Regarded as one of the most revolutionary and a widely imitated saxophonist in jazz music, John Coltrane carved a niche for himself in the world of jazz. Despite a relatively brief career spanning over just 12 years, he achieved more than what a normal human musician could ever dream of achieving. This is the reason why he was honoured with numerous awards posthumously. It was amazing to see the record companies, taking advantage of his fame, re-issuing his recordings. Despite of all these achievements, Coltrane was a controversial figure. He was a person who changed his style often over his career that created much confusion in the discography and appreciations of his playing. However, irrespective of the style, no one can question his devotion and commitment to jazz music and the significance of that music in the history of jazz. Though it is hard to find musicians who actually play in his style, he was a great inspiration for musicians to be innovative in their work and devote themselves to the art.
John Coltrane’s Childhood and Early Life
John Coltrane was born in Hamlet in North Carolina on September 23, 1926 to John. R. Coltrane, a tailor and Alice Coltrane, an amateur musician. Two months after his birth, his maternal grandfather, Reverend William Blair was made the presiding elder in A.M.E Zion Church. Thus, the family had to relocate to High Point in North Carolina. John grew up there and attended Penn High School (Now, Penn-Griffin School for Arts). Shortly after he completed his graduation from Grammar School in 1939, his grandparents and his uncle passed away, leaving him, his mother, aunt and cousin. His mother worked as a domestic help to support the family. In the same year, he joined a community band where he played E-flat alto horn and clarinet. He also played alto saxophone in his high school band. During the course of World War II, his mother, aunt and cousin left him with their family friends, as they had to move to towards north and settled in Philadelphia. Gradually, the entire family settled there.
After the school, Coltrane did several odd jobs. In the meantime, he also attended the Ornstein School of Music and studied at Granoff Studios. He also performed in clubs. In 1945, he was inducted into navy and was stationed in Hawaii. In navy, he never saw a combat and continued with his music. In fact, he made his first recording along with a quartet of sailors on July 13, 1946. In the summer of 1946, Coltrane was discharged of his duties in the navy and he returned to Philadelphia. Soon, he started performing for Joe Webb band. In early 1947, he switched on to King Kolax band and in the same year, he shifted to tenor saxophone from alto. He moved on to Jimmy Heath's band in the middle of 1948 and played with the band until 1949, when he returned to Philadelphia. He also became a part of band led by Dizzy Gillespie and remained there until 1951, when the band was trimmed into a septet. On 1 March 1951, he performed his first solo during a performance, ‘We Love to Boogie’ with Gillespie.

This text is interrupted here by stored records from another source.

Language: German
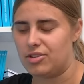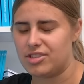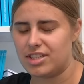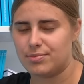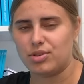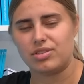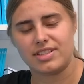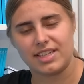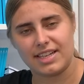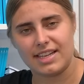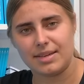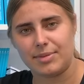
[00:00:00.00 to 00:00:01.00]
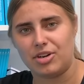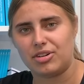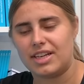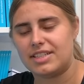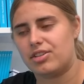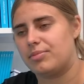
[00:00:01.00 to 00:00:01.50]
Haushaltspunkten. Das erkläre ich aber auch
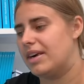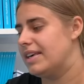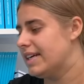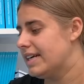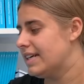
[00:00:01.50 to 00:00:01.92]
gleich nochmal,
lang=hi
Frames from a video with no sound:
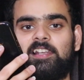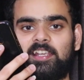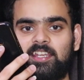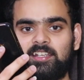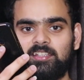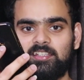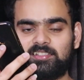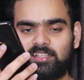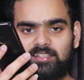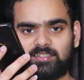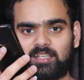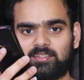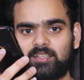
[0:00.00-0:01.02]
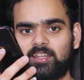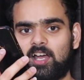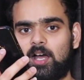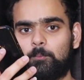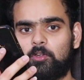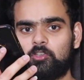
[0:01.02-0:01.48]
लेकिन इसके साथ साथ
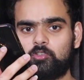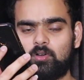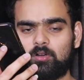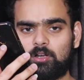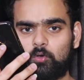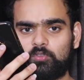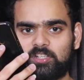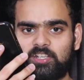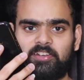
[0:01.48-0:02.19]
आपकी जो अकाउंट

This period also witnessed some worst phases in Coltrane’s life. He got addicted to heroin, which made it difficult for him to take up an employment. He performed in various bands during the early 50’s and in 1954, Johnny Hodges hired John. However, in September 1954, Coltran was fired by his employer because of his drug addiction. On his return to Philadelphia, Miles Davis hired him. This marked a new beginning for him. His association with Miles Davis was the biggest break, which saw his transformation into an established jazz musician. Davis was a drug addict himself, who gained recognition in New Port jazz festival in July 1955, after he escaped the worst period. The success in New Port Jazz festival resulted in a contract with Columbia Records and an opportunity to organize a permanent band, which consisted of pianist Red Garland, bassist Paul chambers and drummer Philly Joe Jones. This unit became an instant success. The first fruit of Davis’ association with Coltrane came in April 1956 when ‘The New Miles Davis Quintet’ was released. In the same year, John became part of two marathon sessions of Prestige to whom Davis had some obligations to fulfill. They were released under the names, ‘Cookin’ (1957), ‘Relaxin’ (1957) and ‘Steamin’ (1961).
In the meantime, Coltrane began to perform as a sideman frequently and Davis tried to end his association with Prestige, as he appeared for many of their sessions. By 1960’s he became very popular as Prestige and others trying to repackage the work under his name. During this time, Coltrane tried to escape from the addiction of heroin in which he failed. In October 1956, Davis fired him, though he took him back by the end of November. In 1957, Prestige signed Coltrane as a solo artist while remaining in the Davis band and being a sideman for other bands. In April 1957, Davis fired Coltrane again for his drug addiction, which finally gave him an impetus to stop using of drugs. On 31 May 1957, he recorded his debut as a bandleader, putting together a pick up band.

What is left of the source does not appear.